Task directions
Exact reproduction of the data is required, with images excluded.

Start of Block

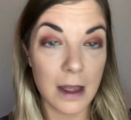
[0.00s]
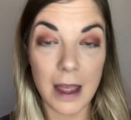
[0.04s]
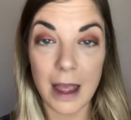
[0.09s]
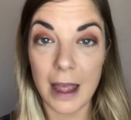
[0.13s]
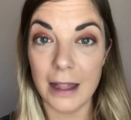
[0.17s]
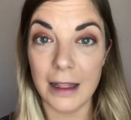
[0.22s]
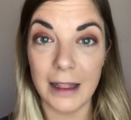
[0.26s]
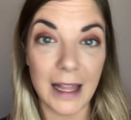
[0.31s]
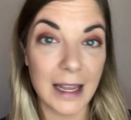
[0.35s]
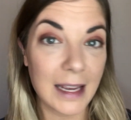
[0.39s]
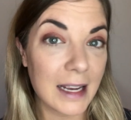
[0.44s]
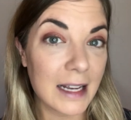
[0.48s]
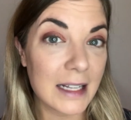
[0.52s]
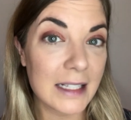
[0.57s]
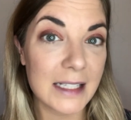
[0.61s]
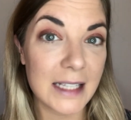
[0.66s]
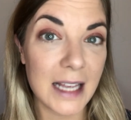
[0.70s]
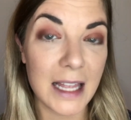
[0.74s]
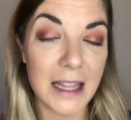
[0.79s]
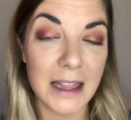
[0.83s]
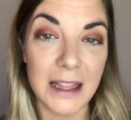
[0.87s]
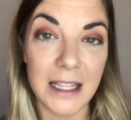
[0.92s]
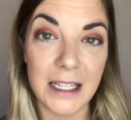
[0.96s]
Like I
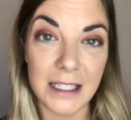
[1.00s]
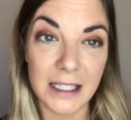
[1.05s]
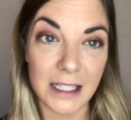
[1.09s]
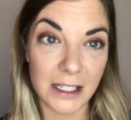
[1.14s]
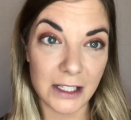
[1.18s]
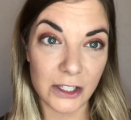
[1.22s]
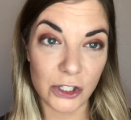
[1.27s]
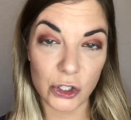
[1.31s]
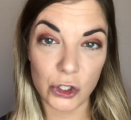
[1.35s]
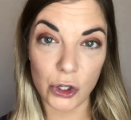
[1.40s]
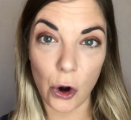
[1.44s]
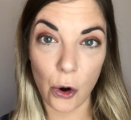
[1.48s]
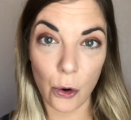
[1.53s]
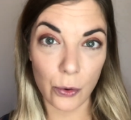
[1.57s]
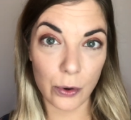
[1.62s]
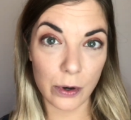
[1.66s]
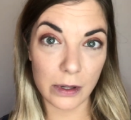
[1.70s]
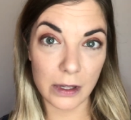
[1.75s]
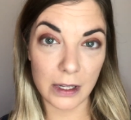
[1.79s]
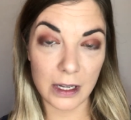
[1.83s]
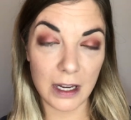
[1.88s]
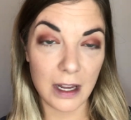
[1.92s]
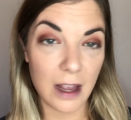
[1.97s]
said, this is
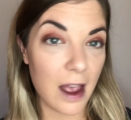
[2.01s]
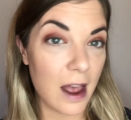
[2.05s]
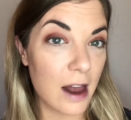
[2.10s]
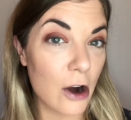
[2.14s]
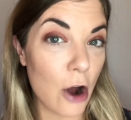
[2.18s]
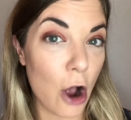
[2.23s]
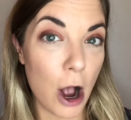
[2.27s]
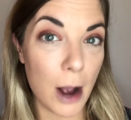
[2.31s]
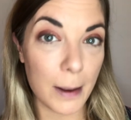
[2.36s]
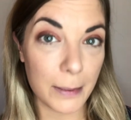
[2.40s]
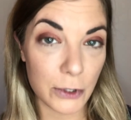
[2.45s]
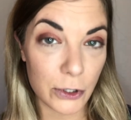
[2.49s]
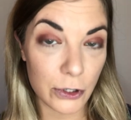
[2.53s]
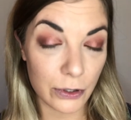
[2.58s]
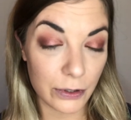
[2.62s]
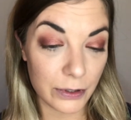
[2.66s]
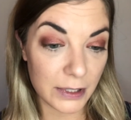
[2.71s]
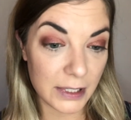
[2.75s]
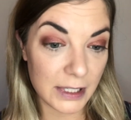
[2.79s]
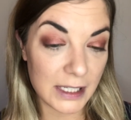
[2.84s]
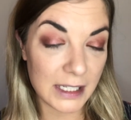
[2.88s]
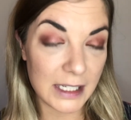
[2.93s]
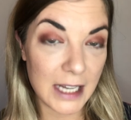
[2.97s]
totally an optional
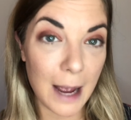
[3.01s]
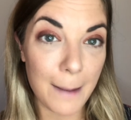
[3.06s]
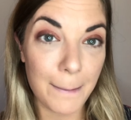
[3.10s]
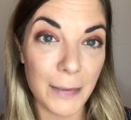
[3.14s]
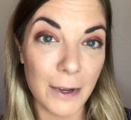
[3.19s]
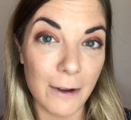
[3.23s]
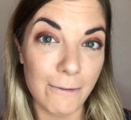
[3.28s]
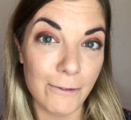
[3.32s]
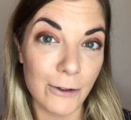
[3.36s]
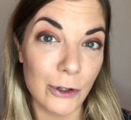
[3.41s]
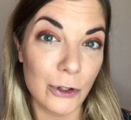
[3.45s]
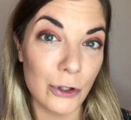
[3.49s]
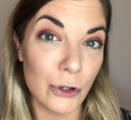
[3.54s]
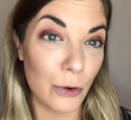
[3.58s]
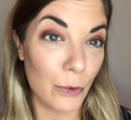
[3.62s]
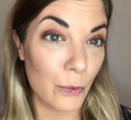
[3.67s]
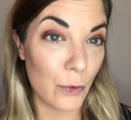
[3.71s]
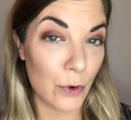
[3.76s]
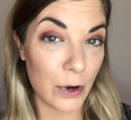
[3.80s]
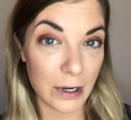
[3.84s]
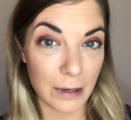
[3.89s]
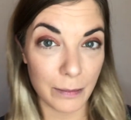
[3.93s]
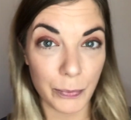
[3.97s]
step. If you don't
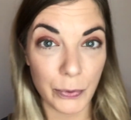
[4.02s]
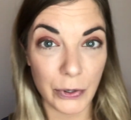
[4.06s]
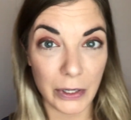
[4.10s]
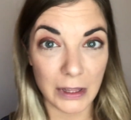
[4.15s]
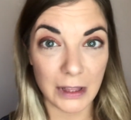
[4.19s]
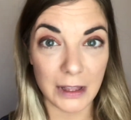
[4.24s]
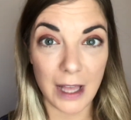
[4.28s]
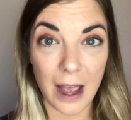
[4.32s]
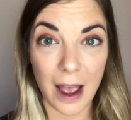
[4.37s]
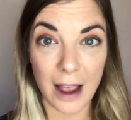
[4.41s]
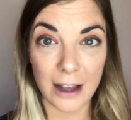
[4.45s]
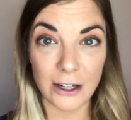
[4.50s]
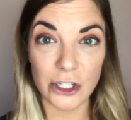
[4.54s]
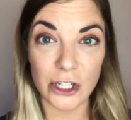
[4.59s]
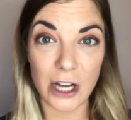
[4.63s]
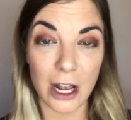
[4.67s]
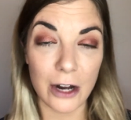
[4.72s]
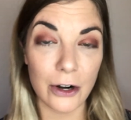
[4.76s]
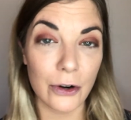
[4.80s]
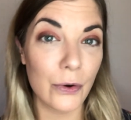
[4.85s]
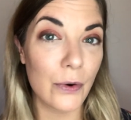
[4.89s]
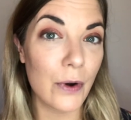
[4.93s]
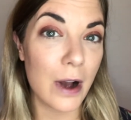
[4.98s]
want to put the
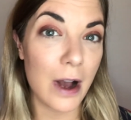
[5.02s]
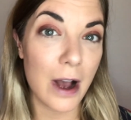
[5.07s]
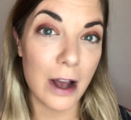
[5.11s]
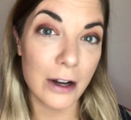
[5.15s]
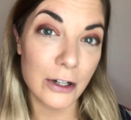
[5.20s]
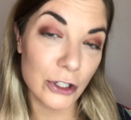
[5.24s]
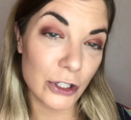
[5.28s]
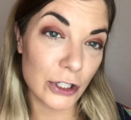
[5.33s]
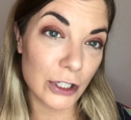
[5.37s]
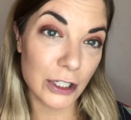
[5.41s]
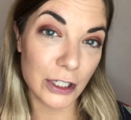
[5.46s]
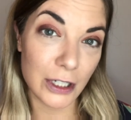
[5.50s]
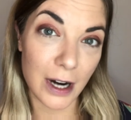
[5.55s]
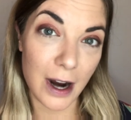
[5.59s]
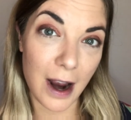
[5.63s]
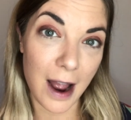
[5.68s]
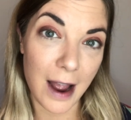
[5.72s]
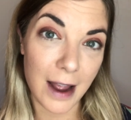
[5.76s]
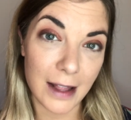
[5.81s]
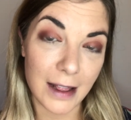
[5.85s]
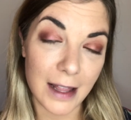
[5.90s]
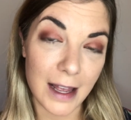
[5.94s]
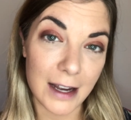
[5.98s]
eyeshadow under your
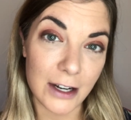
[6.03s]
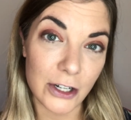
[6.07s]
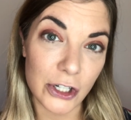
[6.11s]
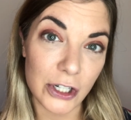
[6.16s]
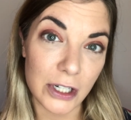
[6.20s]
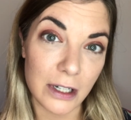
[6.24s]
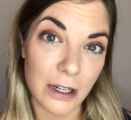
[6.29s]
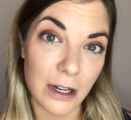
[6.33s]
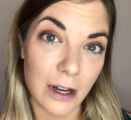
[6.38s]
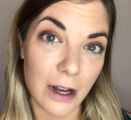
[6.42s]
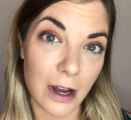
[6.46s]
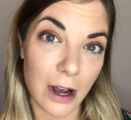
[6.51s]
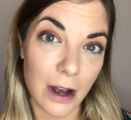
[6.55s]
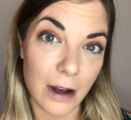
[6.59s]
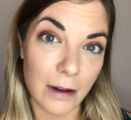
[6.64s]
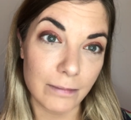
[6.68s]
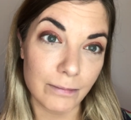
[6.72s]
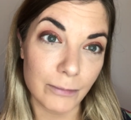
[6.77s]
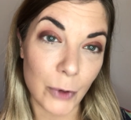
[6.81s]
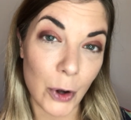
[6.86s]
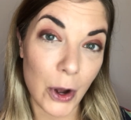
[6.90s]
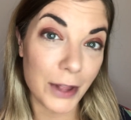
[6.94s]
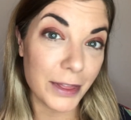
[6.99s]
eyelash
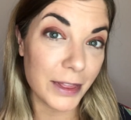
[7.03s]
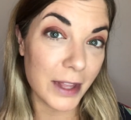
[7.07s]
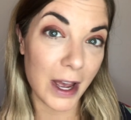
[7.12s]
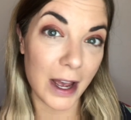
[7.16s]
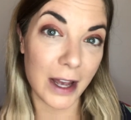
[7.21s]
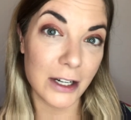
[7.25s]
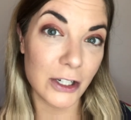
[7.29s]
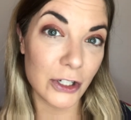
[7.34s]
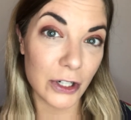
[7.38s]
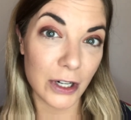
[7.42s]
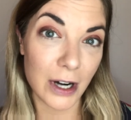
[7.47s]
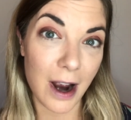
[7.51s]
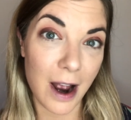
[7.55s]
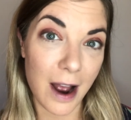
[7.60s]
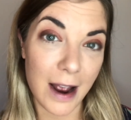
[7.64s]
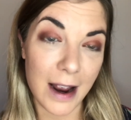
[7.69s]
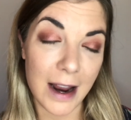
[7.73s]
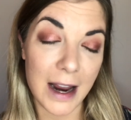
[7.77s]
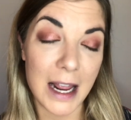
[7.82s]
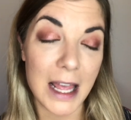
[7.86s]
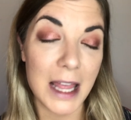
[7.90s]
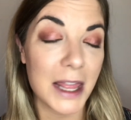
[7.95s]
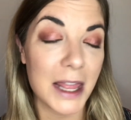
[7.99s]
on the under
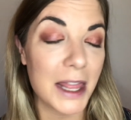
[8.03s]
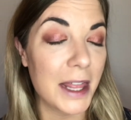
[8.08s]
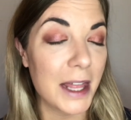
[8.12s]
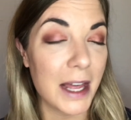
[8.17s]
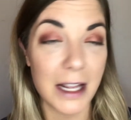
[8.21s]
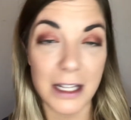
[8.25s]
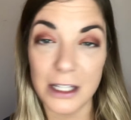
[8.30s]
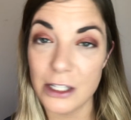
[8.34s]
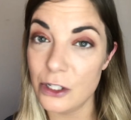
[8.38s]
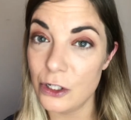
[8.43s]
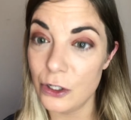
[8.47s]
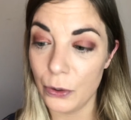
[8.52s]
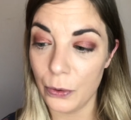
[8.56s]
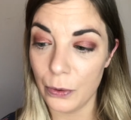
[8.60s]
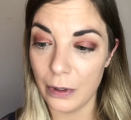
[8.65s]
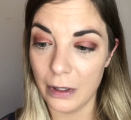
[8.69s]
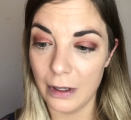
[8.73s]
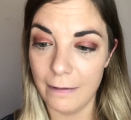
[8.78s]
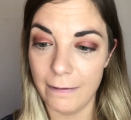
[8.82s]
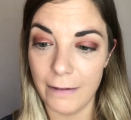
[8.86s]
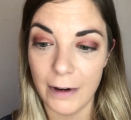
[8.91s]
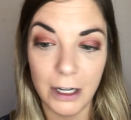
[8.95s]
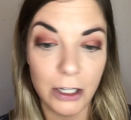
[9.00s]
eye, that's totally
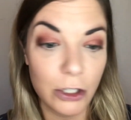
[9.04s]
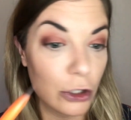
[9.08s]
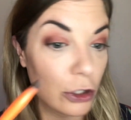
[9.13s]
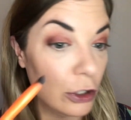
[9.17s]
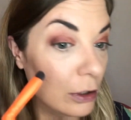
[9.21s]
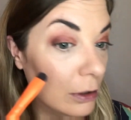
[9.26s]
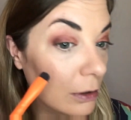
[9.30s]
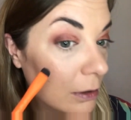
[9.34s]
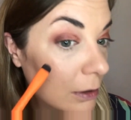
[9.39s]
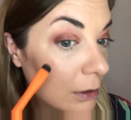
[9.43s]
fine too.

End of Block

Written response
[0.00s]
[0.04s]
[0.09s]
[0.13s]
[0.17s]
[0.22s]
[0.26s]
[0.31s]
[0.35s]
[0.39s]
[0.44s]
[0.48s]
[0.52s]
[0.57s]
[0.61s]
[0.66s]
[0.70s]
[0.74s]
[0.79s]
[0.83s]
[0.87s]
[0.92s]
[0.96s]
Like I
[1.00s]
[1.05s]
[1.09s]
[1.14s]
[1.18s]
[1.22s]
[1.27s]
[1.31s]
[1.35s]
[1.40s]
[1.44s]
[1.48s]
[1.53s]
[1.57s]
[1.62s]
[1.66s]
[1.70s]
[1.75s]
[1.79s]
[1.83s]
[1.88s]
[1.92s]
[1.97s]
said, this is
[2.01s]
[2.05s]
[2.10s]
[2.14s]
[2.18s]
[2.23s]
[2.27s]
[2.31s]
[2.36s]
[2.40s]
[2.45s]
[2.49s]
[2.53s]
[2.58s]
[2.62s]
[2.66s]
[2.71s]
[2.75s]
[2.79s]
[2.84s]
[2.88s]
[2.93s]
[2.97s]
totally an optional
[3.01s]
[3.06s]
[3.10s]
[3.14s]
[3.19s]
[3.23s]
[3.28s]
[3.32s]
[3.36s]
[3.41s]
[3.45s]
[3.49s]
[3.54s]
[3.58s]
[3.62s]
[3.67s]
[3.71s]
[3.76s]
[3.80s]
[3.84s]
[3.89s]
[3.93s]
[3.97s]
step. If you don't
[4.02s]
[4.06s]
[4.10s]
[4.15s]
[4.19s]
[4.24s]
[4.28s]
[4.32s]
[4.37s]
[4.41s]
[4.45s]
[4.50s]
[4.54s]
[4.59s]
[4.63s]
[4.67s]
[4.72s]
[4.76s]
[4.80s]
[4.85s]
[4.89s]
[4.93s]
[4.98s]
want to put the
[5.02s]
[5.07s]
[5.11s]
[5.15s]
[5.20s]
[5.24s]
[5.28s]
[5.33s]
[5.37s]
[5.41s]
[5.46s]
[5.50s]
[5.55s]
[5.59s]
[5.63s]
[5.68s]
[5.72s]
[5.76s]
[5.81s]
[5.85s]
[5.90s]
[5.94s]
[5.98s]
eyeshadow under your
[6.03s]
[6.07s]
[6.11s]
[6.16s]
[6.20s]
[6.24s]
[6.29s]
[6.33s]
[6.38s]
[6.42s]
[6.46s]
[6.51s]
[6.55s]
[6.59s]
[6.64s]
[6.68s]
[6.72s]
[6.77s]
[6.81s]
[6.86s]
[6.90s]
[6.94s]
[6.99s]
eyelash
[7.03s]
[7.07s]
[7.12s]
[7.16s]
[7.21s]
[7.25s]
[7.29s]
[7.34s]
[7.38s]
[7.42s]
[7.47s]
[7.51s]
[7.55s]
[7.60s]
[7.64s]
[7.69s]
[7.73s]
[7.77s]
[7.82s]
[7.86s]
[7.90s]
[7.95s]
[7.99s]
on the under
[8.03s]
[8.08s]
[8.12s]
[8.17s]
[8.21s]
[8.25s]
[8.30s]
[8.34s]
[8.38s]
[8.43s]
[8.47s]
[8.52s]
[8.56s]
[8.60s]
[8.65s]
[8.69s]
[8.73s]
[8.78s]
[8.82s]
[8.86s]
[8.91s]
[8.95s]
[9.00s]
eye, that's totally
[9.04s]
[9.08s]
[9.13s]
[9.17s]
[9.21s]
[9.26s]
[9.30s]
[9.34s]
[9.39s]
[9.43s]
fine too.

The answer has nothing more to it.